TASK STATEMENT: Without any images, output the records below verbatim.

# # #

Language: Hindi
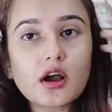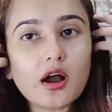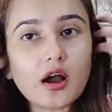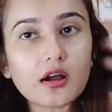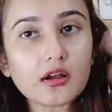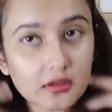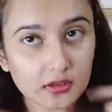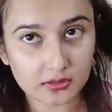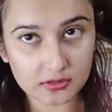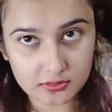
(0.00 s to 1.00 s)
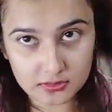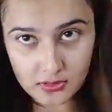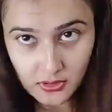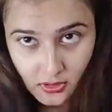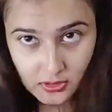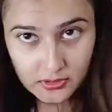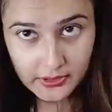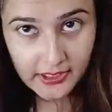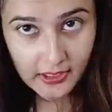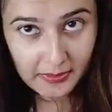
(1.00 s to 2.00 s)
हाँ
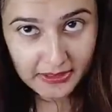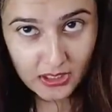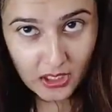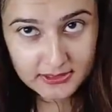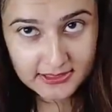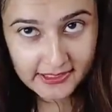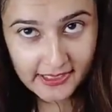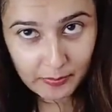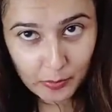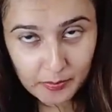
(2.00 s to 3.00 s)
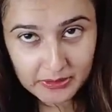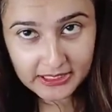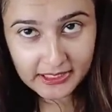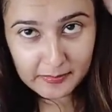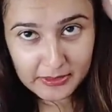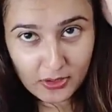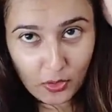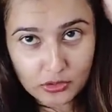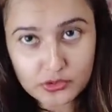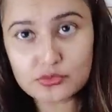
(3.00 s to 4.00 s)
हेयर बैंड कहाँ से है ये आपको पता है
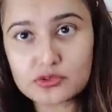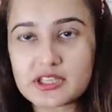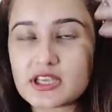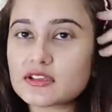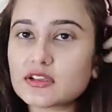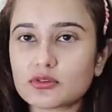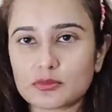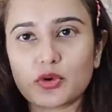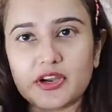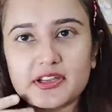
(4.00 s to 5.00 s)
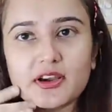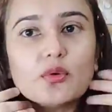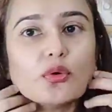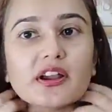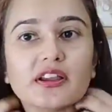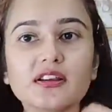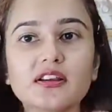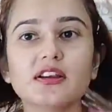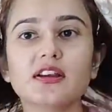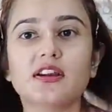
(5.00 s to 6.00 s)
मैंने हॉल शूट किया था तो आपको आइडिया हो गई
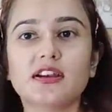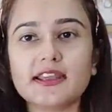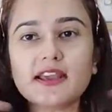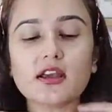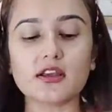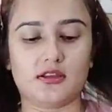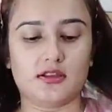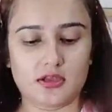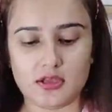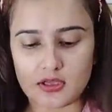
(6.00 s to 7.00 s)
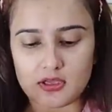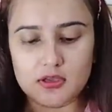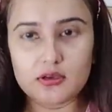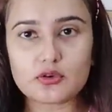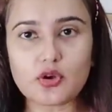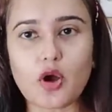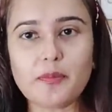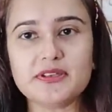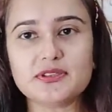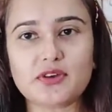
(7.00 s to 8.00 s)
ठीक है
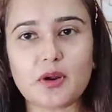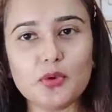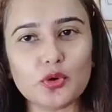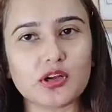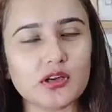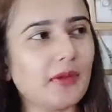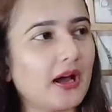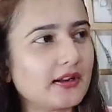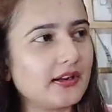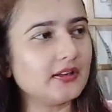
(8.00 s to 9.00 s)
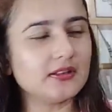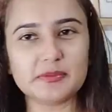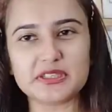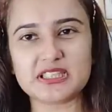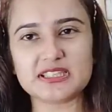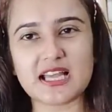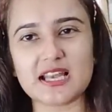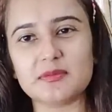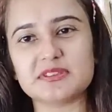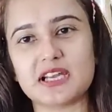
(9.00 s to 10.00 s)
टॉप इज फ्रॉम लोकल मार्केट पिछले
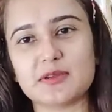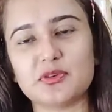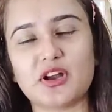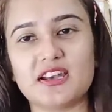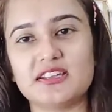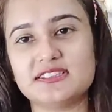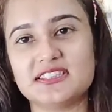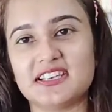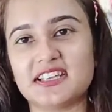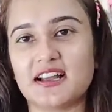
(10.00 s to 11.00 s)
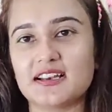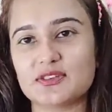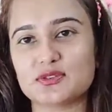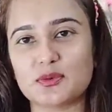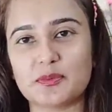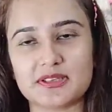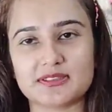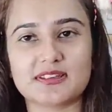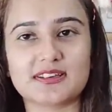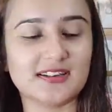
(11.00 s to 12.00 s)
साल है बेचारी पुरानी सी है निकाल के उसको
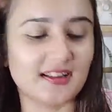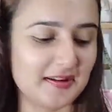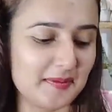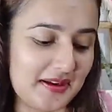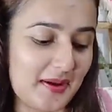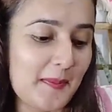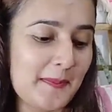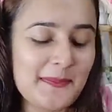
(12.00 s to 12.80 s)
प्रेस करके डाला मैंने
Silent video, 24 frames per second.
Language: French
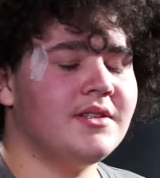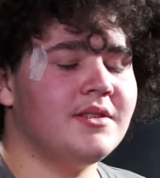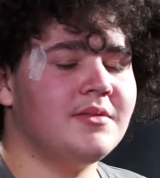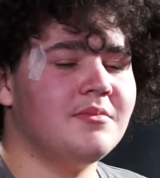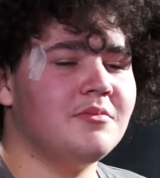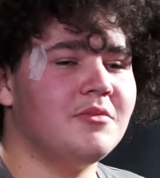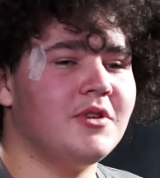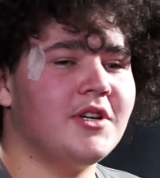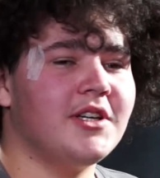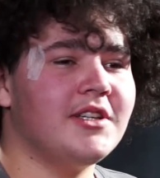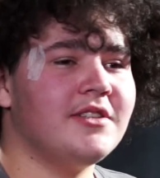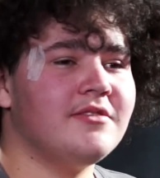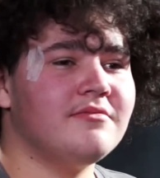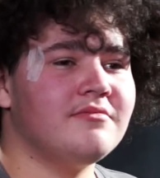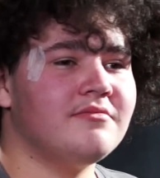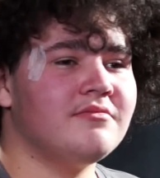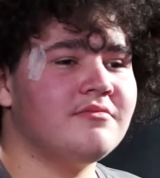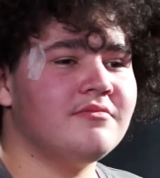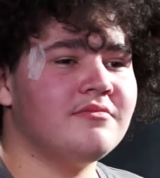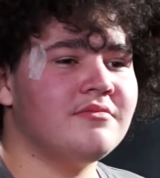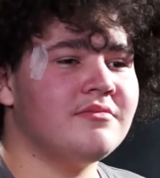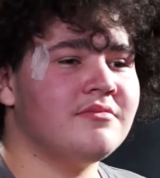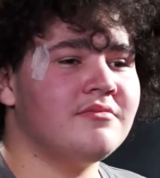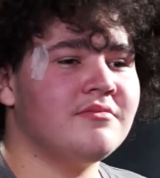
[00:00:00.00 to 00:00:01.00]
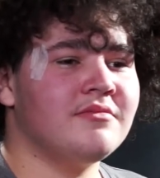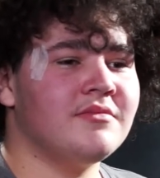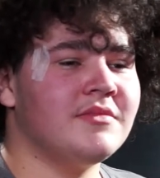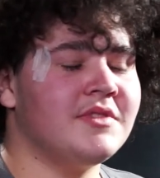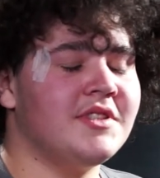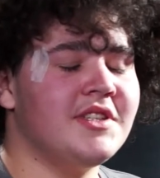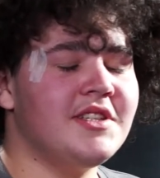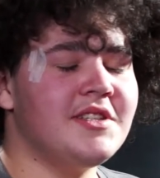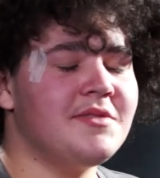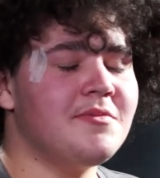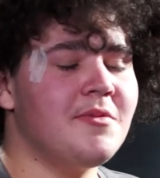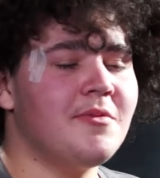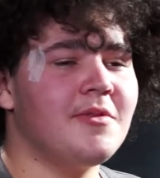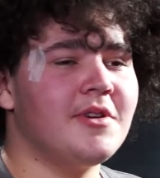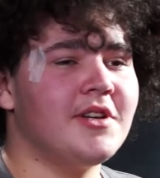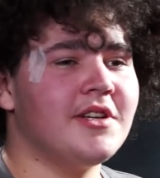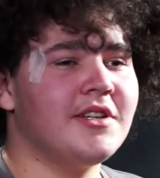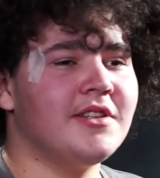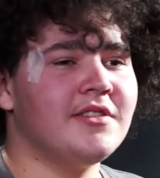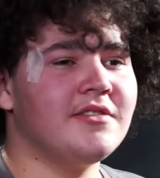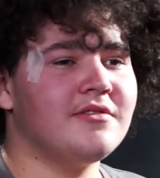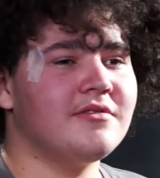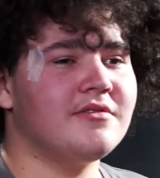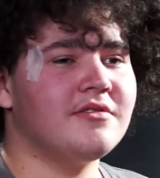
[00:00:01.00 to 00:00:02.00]
Moi, dès ce
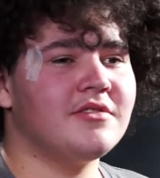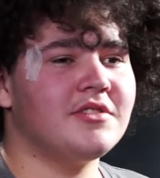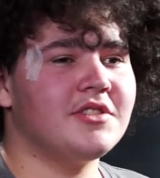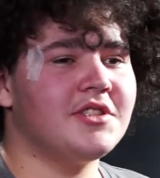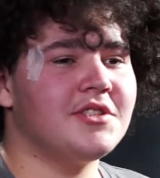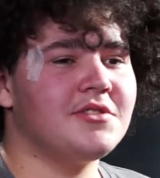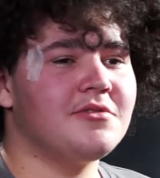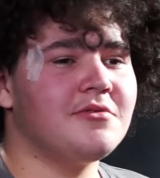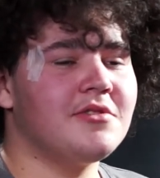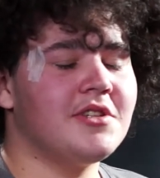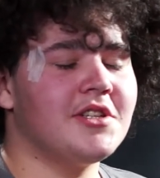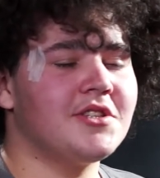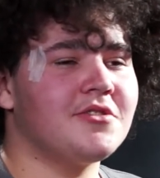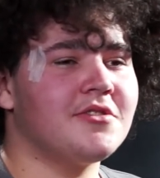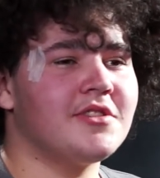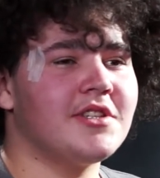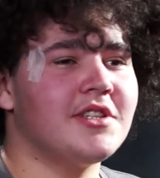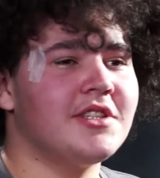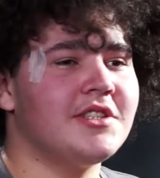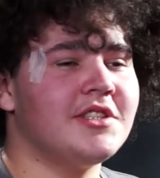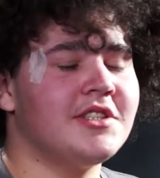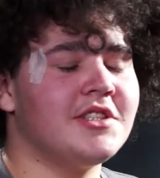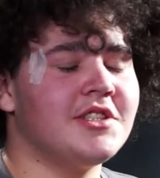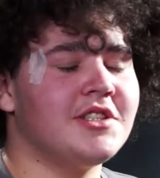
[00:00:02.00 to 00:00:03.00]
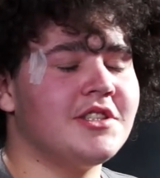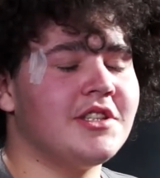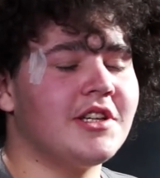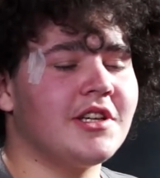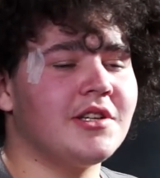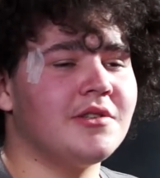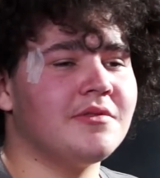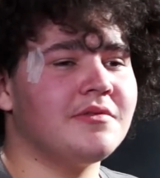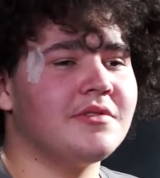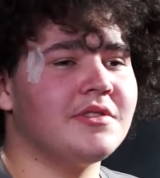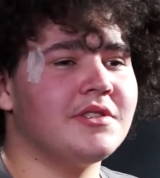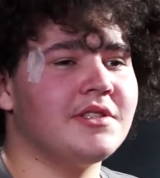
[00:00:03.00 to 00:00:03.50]
moment-là, j'ai su que les choses allaient dégénérer au fil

# # #

SOLUTION FOR THIS EXERCISE:
Language: Hindi
(0.00 s to 1.00 s)
(1.00 s to 2.00 s)
हाँ
(2.00 s to 3.00 s)
(3.00 s to 4.00 s)
हेयर बैंड कहाँ से है ये आपको पता है
(4.00 s to 5.00 s)
(5.00 s to 6.00 s)
मैंने हॉल शूट किया था तो आपको आइडिया हो गई
(6.00 s to 7.00 s)
(7.00 s to 8.00 s)
ठीक है
(8.00 s to 9.00 s)
(9.00 s to 10.00 s)
टॉप इज फ्रॉम लोकल मार्केट पिछले
(10.00 s to 11.00 s)
(11.00 s to 12.00 s)
साल है बेचारी पुरानी सी है निकाल के उसको
(12.00 s to 12.80 s)
प्रेस करके डाला मैंने
Silent video, 24 frames per second.
Language: French
[00:00:00.00 to 00:00:01.00]
[00:00:01.00 to 00:00:02.00]
Moi, dès ce
[00:00:02.00 to 00:00:03.00]
[00:00:03.00 to 00:00:03.50]
moment-là, j'ai su que les choses allaient dégénérer au fil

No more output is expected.